So just to recap result set one is what the bookmaker has made the favourite before kick off. There are ten rounds. If you bet £1 on each leg on the team they made favourite would it return a profit? 


With the goals scored and XG models if by chance the % is the same probability for two possible results in the same game then no bet would be placed on that game so you might bet less games in this experiment on any given round. 


So for each round of the J League taking the bookmakers favourites the outlay is going to be £10 in this example to cover all rounds. This is just an example. As I always say scale down to scale up so if you created a model you could bet £0.03 with William Hill on each one for example. I'm just using £1 because it's easier to show the results especially when working with decimal odds to make it easier for everyone reading. The nice thing about the J League is the odds on offer compared to a league like the Premier League. There is money to be made. 


Can I just say for anyone expecting the predictions from these two models to be similar then think again. These two models are like younger siblings arguing and fighting with each other over who gets the TV remote control. Not just a little bit either, I mean they're disagreeing - a lot. I'll give you some examples from the upcoming week of fixtures. Take these as an additional reminder of the volatility of any data points used for a base model. 


Sanfrecce v Vissel


Based on the goals scored model it has Sanfrecce with a 61.46% probability of winning.


Younger brother XG - he says Vissel have a higher probability of winning at 41.85%


Kashima v Hokkaido 


Goals scored has Hokkaido at 53.38% probability of winning. XG has … wait for it … Kashima at 84.18% probability of winning. 


Albirex v Sagan


GS has Sagan at 57.24% 

XG has Albirex at 56.78%


Those for context would all be a 180° turn to go from one direction to another if that helps you visualise it. 
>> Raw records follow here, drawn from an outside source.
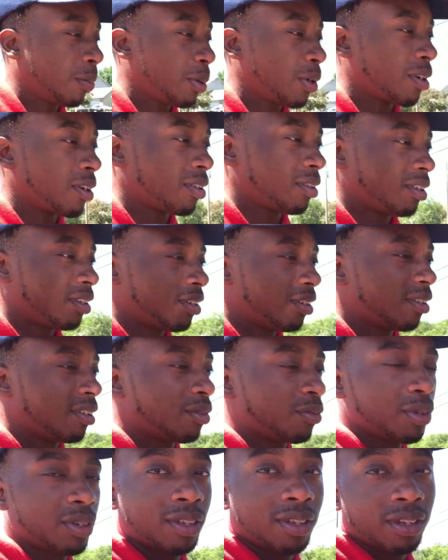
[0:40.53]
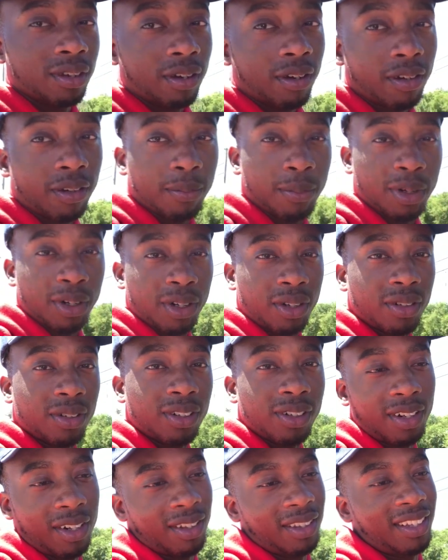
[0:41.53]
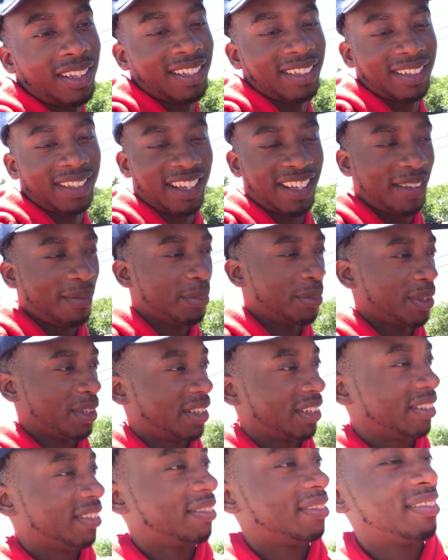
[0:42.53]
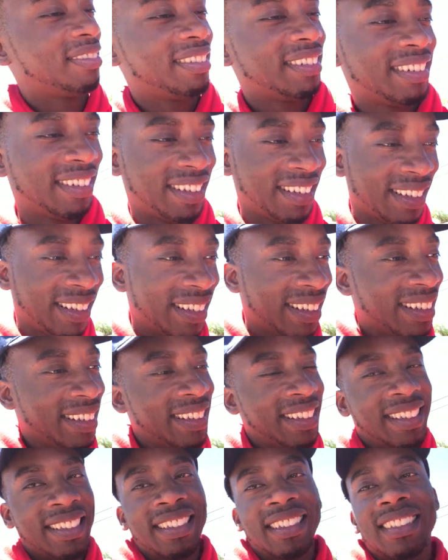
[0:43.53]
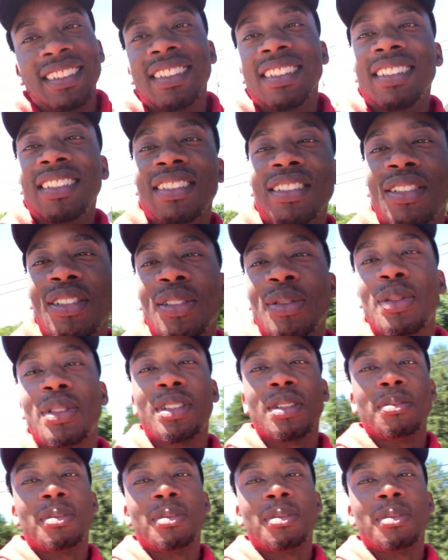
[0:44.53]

Apparently, he don't want to get heartburn or nothing like that, but he don't know what's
I could release all the data tables and calculations but I'm sure if you wanted complex data modelling you'd go to a site that can provide you with that context. Actually I'm not sure there is one. There must be. Anyway I think it'll only confuse. The point of this simple experiment is as I've said above, can either model actually be used to predict one of the three potential match outcomes? 


So onto the data and week one.


June 26th


Fixtures are provided in full.


(For context 1 is a home win, 2 away win and X is the draw)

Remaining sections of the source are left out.